Data excerpts

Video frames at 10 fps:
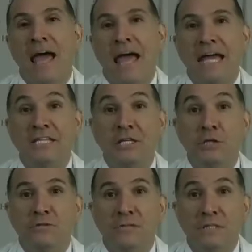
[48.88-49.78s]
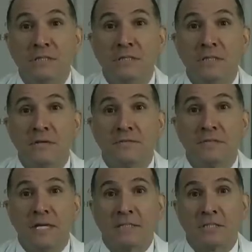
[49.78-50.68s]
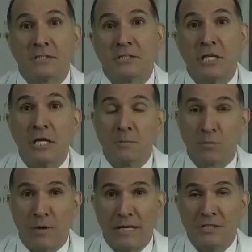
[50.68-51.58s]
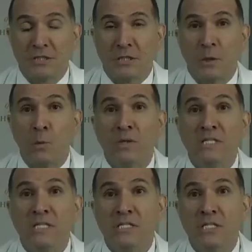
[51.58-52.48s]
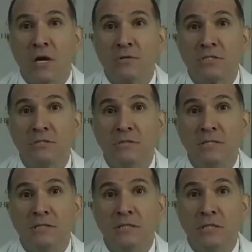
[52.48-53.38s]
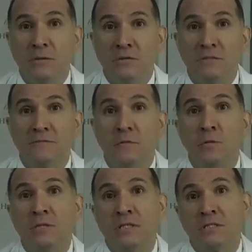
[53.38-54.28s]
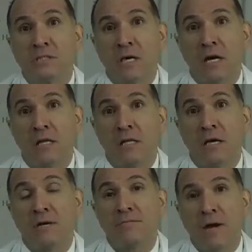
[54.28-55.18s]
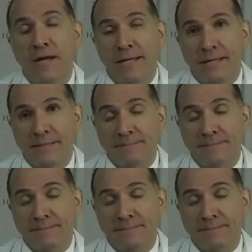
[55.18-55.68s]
At the University of Texas Dental Branch, we teach our students to use FOTEN style of writing.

Task description:
Return the records verbatim, minus pictures.

Output below:
Video frames at 10 fps:
[48.88-49.78s]
[49.78-50.68s]
[50.68-51.58s]
[51.58-52.48s]
[52.48-53.38s]
[53.38-54.28s]
[54.28-55.18s]
[55.18-55.68s]
At the University of Texas Dental Branch, we teach our students to use FOTEN style of writing.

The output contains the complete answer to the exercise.